This is a version of the workflow provided by Nanopore epi2me labs at https://github.com/epi2me-labs/wf-single-cell designed specifically to work easily on Biowulf with long read input data. If you have any problems running it, consult either with Datatecnica or Biowulf. More specific information on the use and output of this workflow can be found at the epi2me-labs github.
Choose a good location on Biowulf to run this workflow. Make sure there are plenty of GB of space. You can check on the Biowulf Dashboard at hpc.nih.gov. You will need a copy of this repo for each file you wish to process. Each much be placed in a separate folder. It is also acceptable to copy the nextflow.config file and runscript.sh file separately in each new folder.
git clone [email protected]:NIH-CARD/wf_single_cell_longread.git
In each of your processing folders, create a directory to hold your fastq file or the symlink to it.
mkdir fastq
cd fastq
Inside this directory, either make a copy of the fastq file you would like to process or a symlink to it. Creating a symlink will save space as a full copy will not be created. However, you will also have to do the optional step 4. That method has not yet been successfully carried out and may be unsuccessful.
To create a copy:
cp /data/path/of/your/fastq/file.fastq.gz ./
Or, you can create a symlink:
ln -s /data/path/of/your/fastq/file.fastq.gz ./
Then cd back out:
cd ../
The answers to any questions related to this not answered here can be found at https://github.com/epi2me-labs/wf-single-cell.

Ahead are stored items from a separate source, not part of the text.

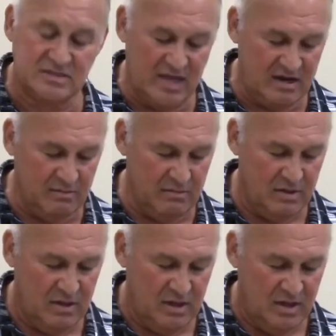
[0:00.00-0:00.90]
Adam.
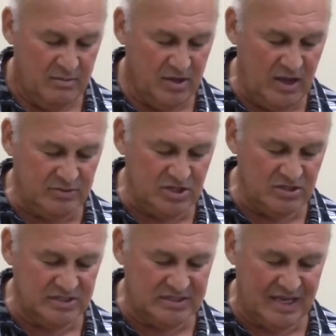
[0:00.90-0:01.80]
But God was
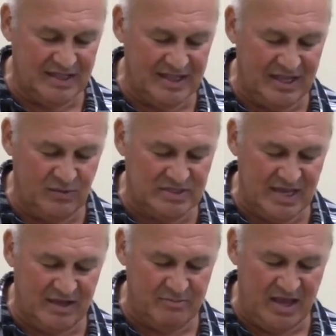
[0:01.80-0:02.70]
also saying that He would
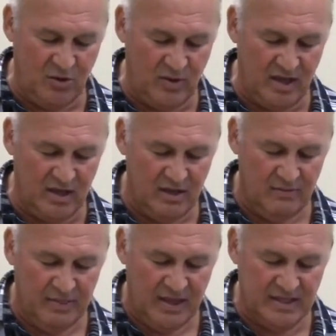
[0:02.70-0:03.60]
take make a way
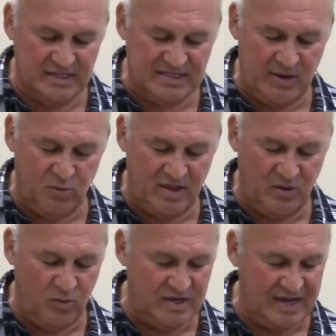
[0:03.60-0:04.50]
in the same way that
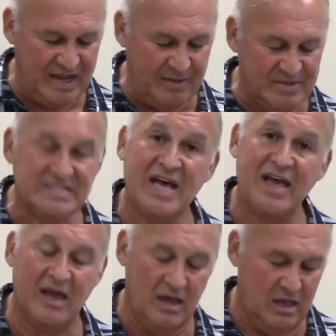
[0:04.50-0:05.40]
one day a
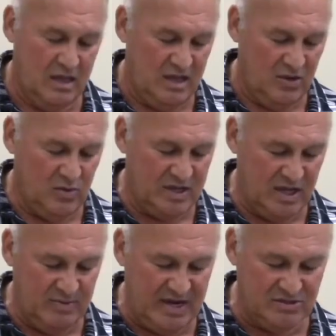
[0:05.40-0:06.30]
Messiah would
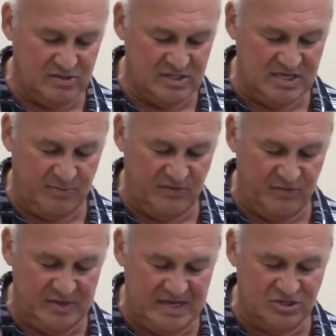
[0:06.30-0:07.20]
come and enter the temple
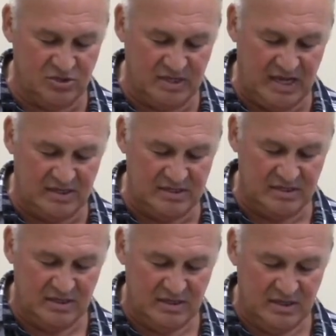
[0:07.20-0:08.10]
from the eastern gate.
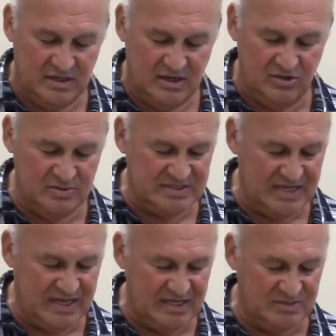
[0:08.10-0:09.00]
Here, the
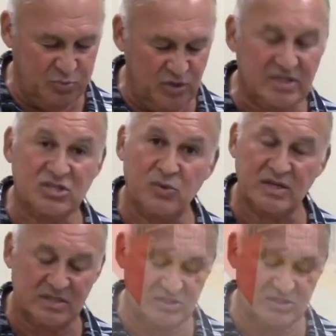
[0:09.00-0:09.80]
Messiah is pointed to usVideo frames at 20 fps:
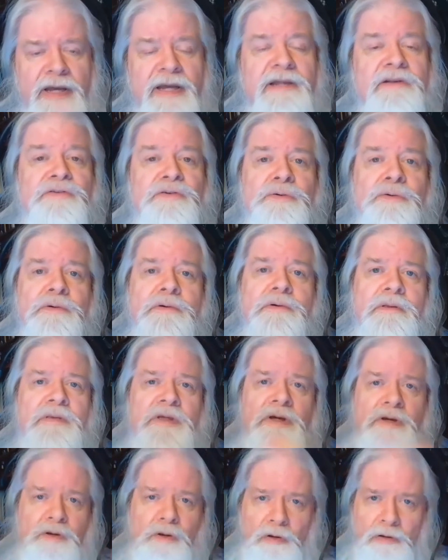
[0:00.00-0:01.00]
Enter
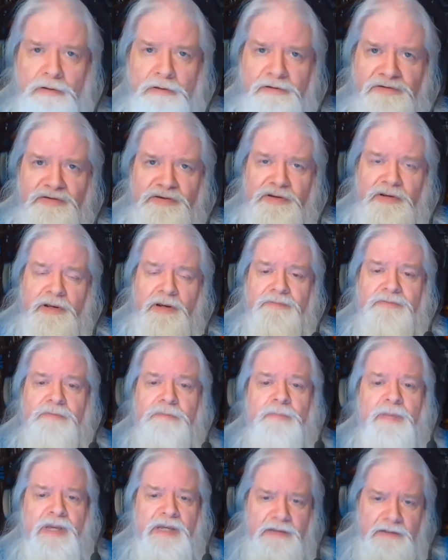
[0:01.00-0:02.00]
The Ecology of
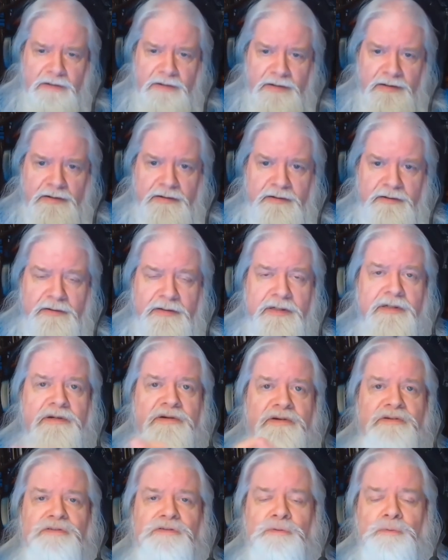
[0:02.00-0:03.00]
the Maedar in
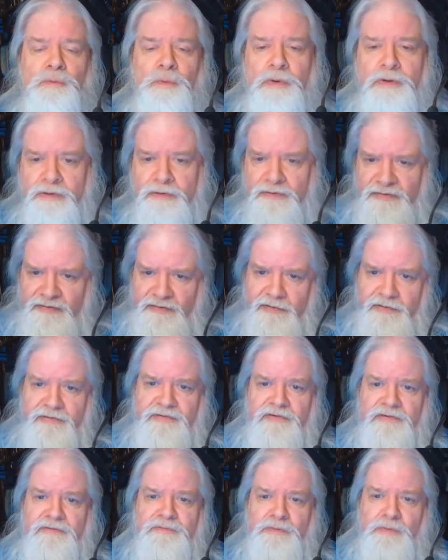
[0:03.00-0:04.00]
issue one oh
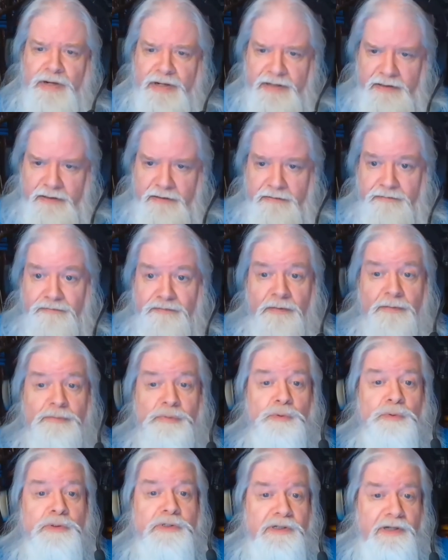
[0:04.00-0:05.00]
six of Dragon,
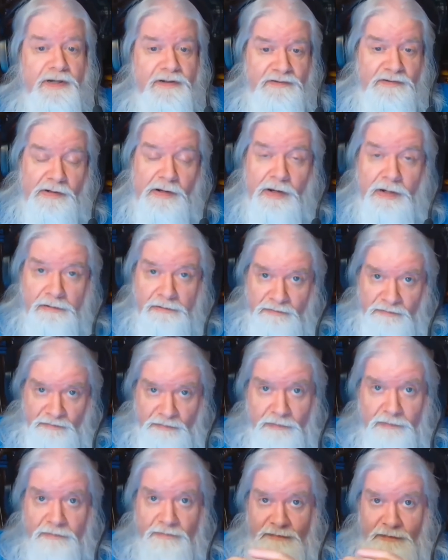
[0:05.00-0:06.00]
February nineteen
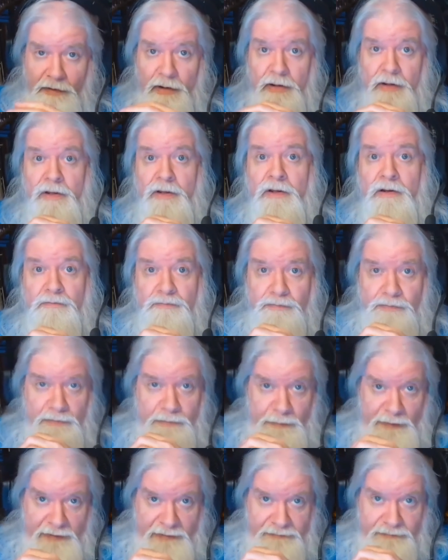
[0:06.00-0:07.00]
eighty-six, for the
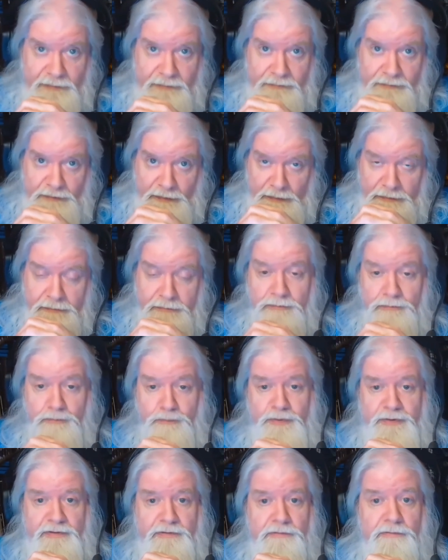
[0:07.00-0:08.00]
benefit of younger
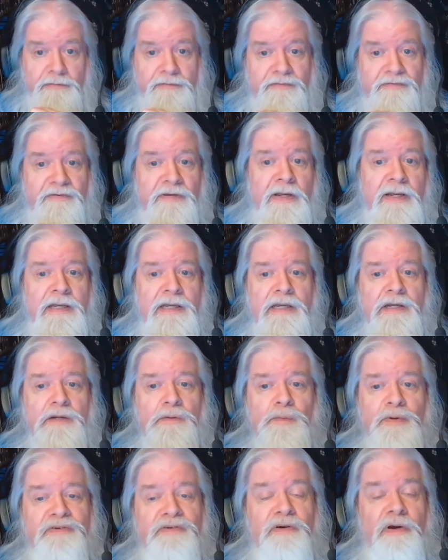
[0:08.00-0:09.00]
readers,
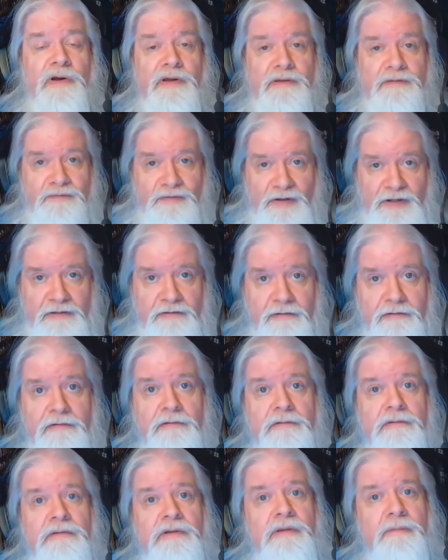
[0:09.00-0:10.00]
in which I invented
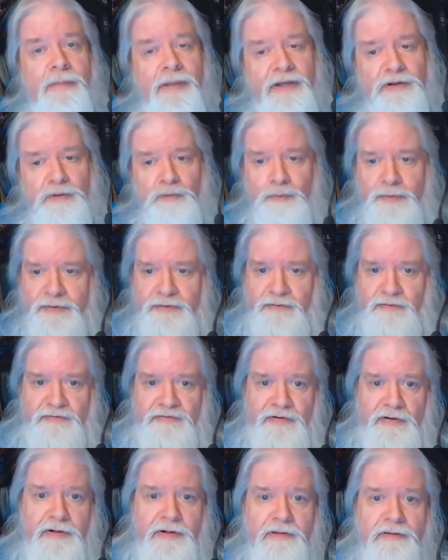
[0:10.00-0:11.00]
the male
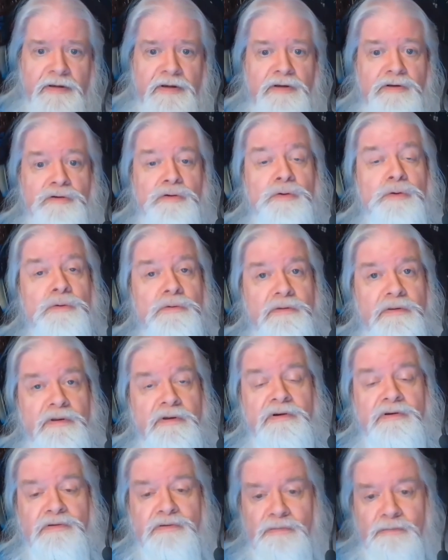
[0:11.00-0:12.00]
Medusa that can turn
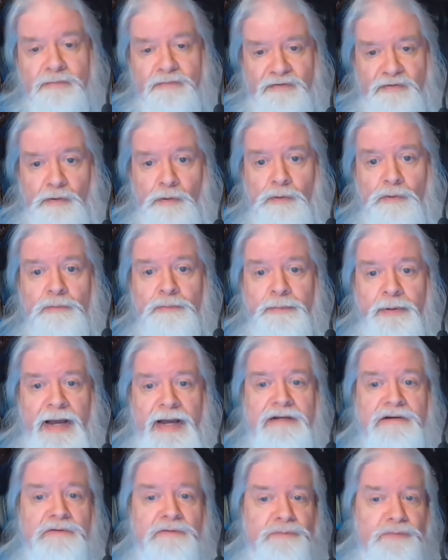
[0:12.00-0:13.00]
things from stone
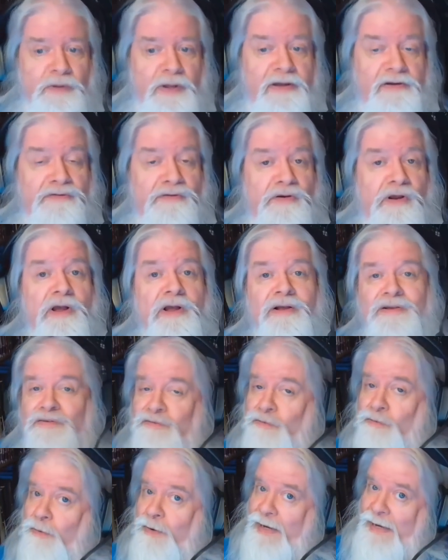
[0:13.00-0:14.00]
back to flesh,
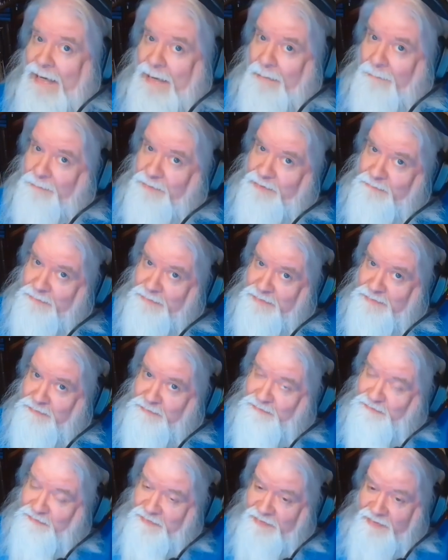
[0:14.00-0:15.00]
so a happy
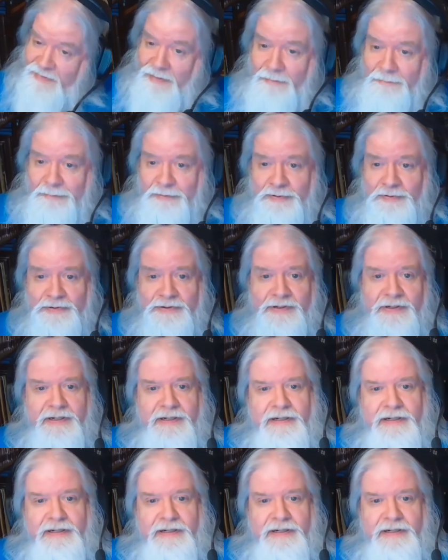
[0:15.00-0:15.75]
Medusa couple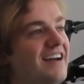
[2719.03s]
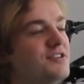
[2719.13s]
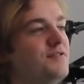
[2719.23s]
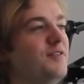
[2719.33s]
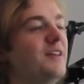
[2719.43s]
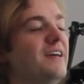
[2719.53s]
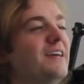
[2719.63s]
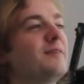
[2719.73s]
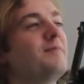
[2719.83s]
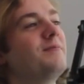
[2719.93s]
I I just feel
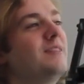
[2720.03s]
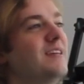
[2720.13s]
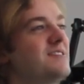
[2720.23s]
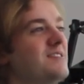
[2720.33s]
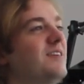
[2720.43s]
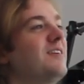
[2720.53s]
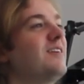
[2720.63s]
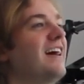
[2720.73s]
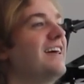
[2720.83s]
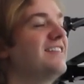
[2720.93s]
like this
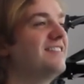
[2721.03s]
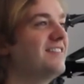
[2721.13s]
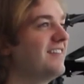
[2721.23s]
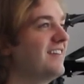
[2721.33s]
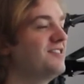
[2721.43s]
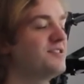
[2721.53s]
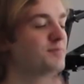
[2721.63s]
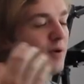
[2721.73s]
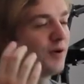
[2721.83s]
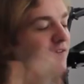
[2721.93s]
song, I
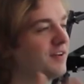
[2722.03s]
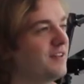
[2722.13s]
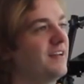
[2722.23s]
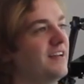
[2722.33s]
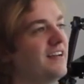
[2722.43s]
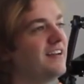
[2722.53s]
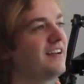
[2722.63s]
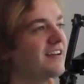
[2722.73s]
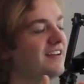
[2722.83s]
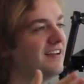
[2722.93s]
just
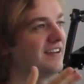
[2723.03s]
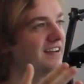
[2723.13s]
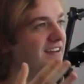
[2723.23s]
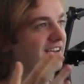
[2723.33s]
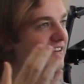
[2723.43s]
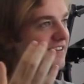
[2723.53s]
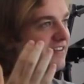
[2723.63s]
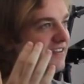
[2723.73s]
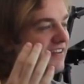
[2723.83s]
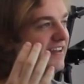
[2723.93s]
perfectly,
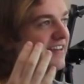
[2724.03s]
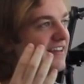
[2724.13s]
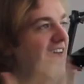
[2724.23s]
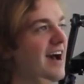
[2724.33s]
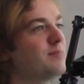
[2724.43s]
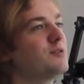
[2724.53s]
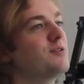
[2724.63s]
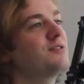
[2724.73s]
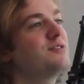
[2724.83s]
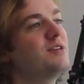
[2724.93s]
like,
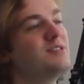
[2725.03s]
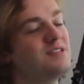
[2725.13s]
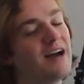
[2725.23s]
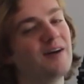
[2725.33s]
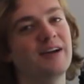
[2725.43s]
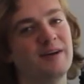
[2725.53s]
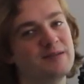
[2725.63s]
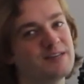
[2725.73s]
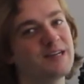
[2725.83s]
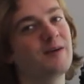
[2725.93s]
captures the sound I
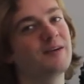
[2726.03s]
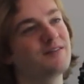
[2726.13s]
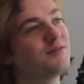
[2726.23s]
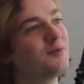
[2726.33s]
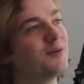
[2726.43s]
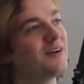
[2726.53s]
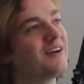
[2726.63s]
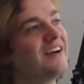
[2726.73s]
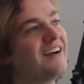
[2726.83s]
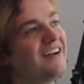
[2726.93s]
was going
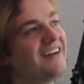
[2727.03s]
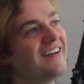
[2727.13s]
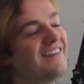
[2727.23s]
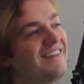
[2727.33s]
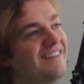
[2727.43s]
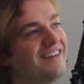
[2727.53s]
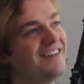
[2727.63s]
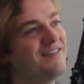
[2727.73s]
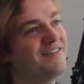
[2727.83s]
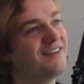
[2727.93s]
for
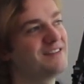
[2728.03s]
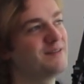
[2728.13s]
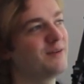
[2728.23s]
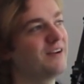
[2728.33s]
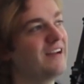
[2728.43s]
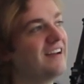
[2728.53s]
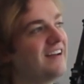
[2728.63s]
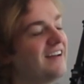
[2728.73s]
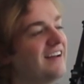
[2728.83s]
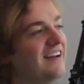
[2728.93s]
with Fuzzybrain.
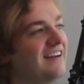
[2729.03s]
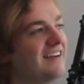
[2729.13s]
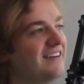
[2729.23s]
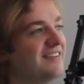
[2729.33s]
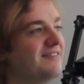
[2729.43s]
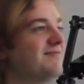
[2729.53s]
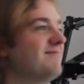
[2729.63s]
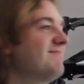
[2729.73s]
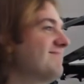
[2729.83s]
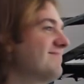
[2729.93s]
I
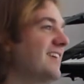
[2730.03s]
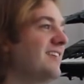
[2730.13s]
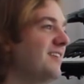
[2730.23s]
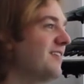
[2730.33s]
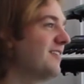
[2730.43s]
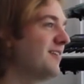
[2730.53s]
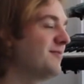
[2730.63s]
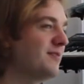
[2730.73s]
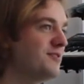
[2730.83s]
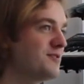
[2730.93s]
don't know.
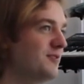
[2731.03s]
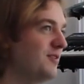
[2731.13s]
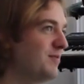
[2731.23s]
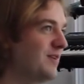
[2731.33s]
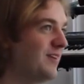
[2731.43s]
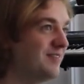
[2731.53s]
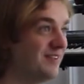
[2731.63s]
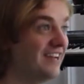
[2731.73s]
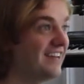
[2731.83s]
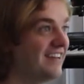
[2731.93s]
I'm just really proud of,
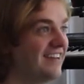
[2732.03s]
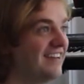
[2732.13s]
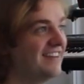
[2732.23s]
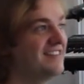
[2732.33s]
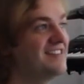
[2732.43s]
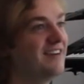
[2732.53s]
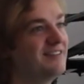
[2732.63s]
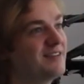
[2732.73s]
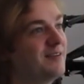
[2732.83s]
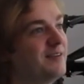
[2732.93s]
like, the
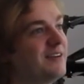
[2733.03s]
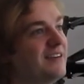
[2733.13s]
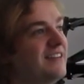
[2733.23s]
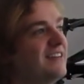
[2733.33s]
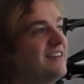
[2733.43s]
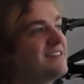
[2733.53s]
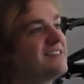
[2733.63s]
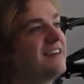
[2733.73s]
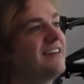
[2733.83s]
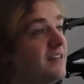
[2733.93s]
sounds going on in this.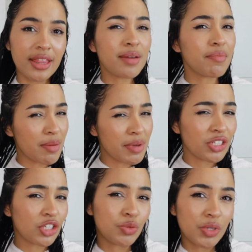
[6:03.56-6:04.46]
think maybe
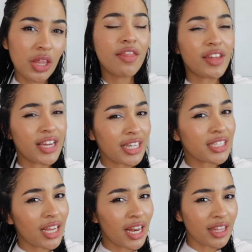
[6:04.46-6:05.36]
it's to do with the heat
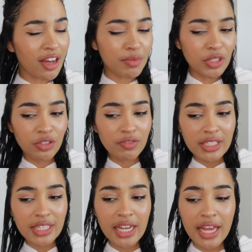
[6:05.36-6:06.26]
styling that I've been doing
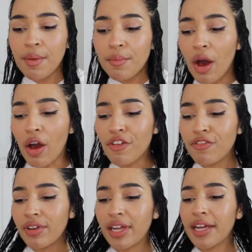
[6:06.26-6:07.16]
recently.
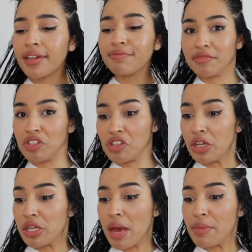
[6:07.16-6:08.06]
Hopefully it's
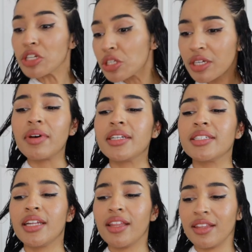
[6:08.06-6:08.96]
not damaged,
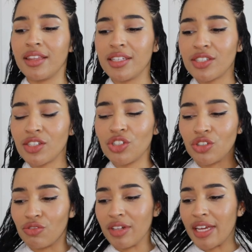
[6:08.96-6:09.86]
but this
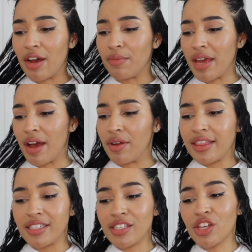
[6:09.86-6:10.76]
should really help me out.
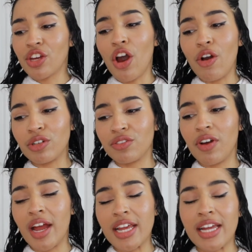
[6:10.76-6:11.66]
This is the curl
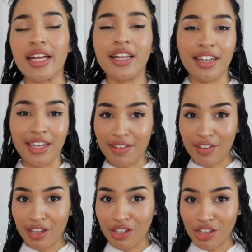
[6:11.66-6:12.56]
defining
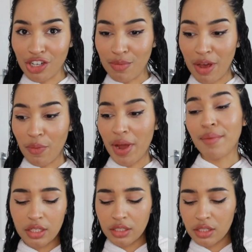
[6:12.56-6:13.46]
leave-in conditioner by the way.
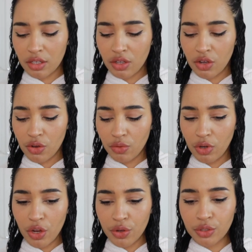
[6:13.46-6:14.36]
That's the
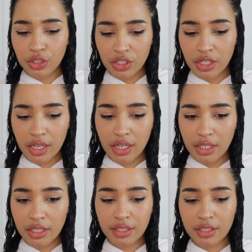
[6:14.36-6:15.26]

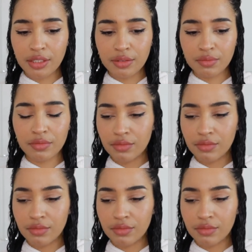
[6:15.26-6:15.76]
lotion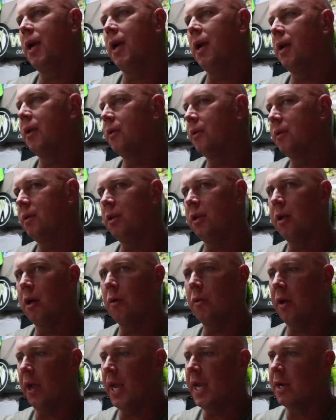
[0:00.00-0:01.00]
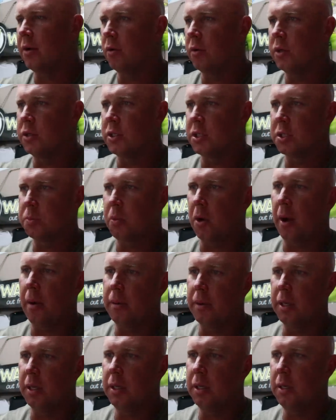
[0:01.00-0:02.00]
and you know, the acreage is
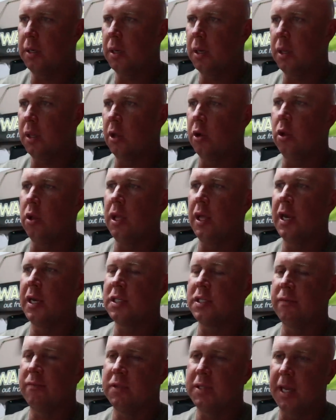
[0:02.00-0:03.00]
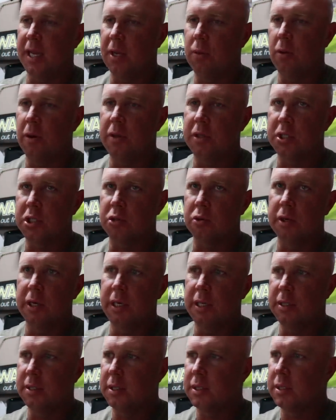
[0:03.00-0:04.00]
probably a little less if you take away the
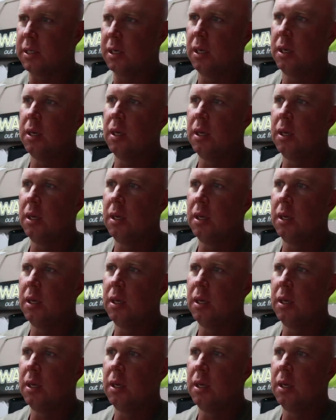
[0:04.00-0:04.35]
streets.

- First, set the fastq directory (--fastq). Set it to /data/firectory/containing/.fastq.gz/file/
- In general, it is best to not use a sample_sheet unless you already have one written.
- Instead of a sample sheet, use the
--kit_name
,--kit_version
,--expected_cells
, etc which are already in the runscript in this repo. - Be sure to set the ref_genome_dir appropriately given the kit that was used. If the one indicated in this version of the sample_sheet is not appropriate, the appropriate one can likely be found in the cellranger files corresponding to the kit used for this experiment.
If you choose to use the symlink method, you must edit singularity.runOptions in the nextflow.config file to be "-B /data/folder/containing/everything/above/your/fastq/ to be as high above your fastq file(s) as you can. It still will likely not work the first time, so be sure to contact Biowulf for advice.
Cd back to the directory with the runscript.sh if you are not there.
To run the workflow:
sbatch runscript.sh
That's it! The output files should appear in the fastq directory between 3 and 24 hours after you initiate the workflow.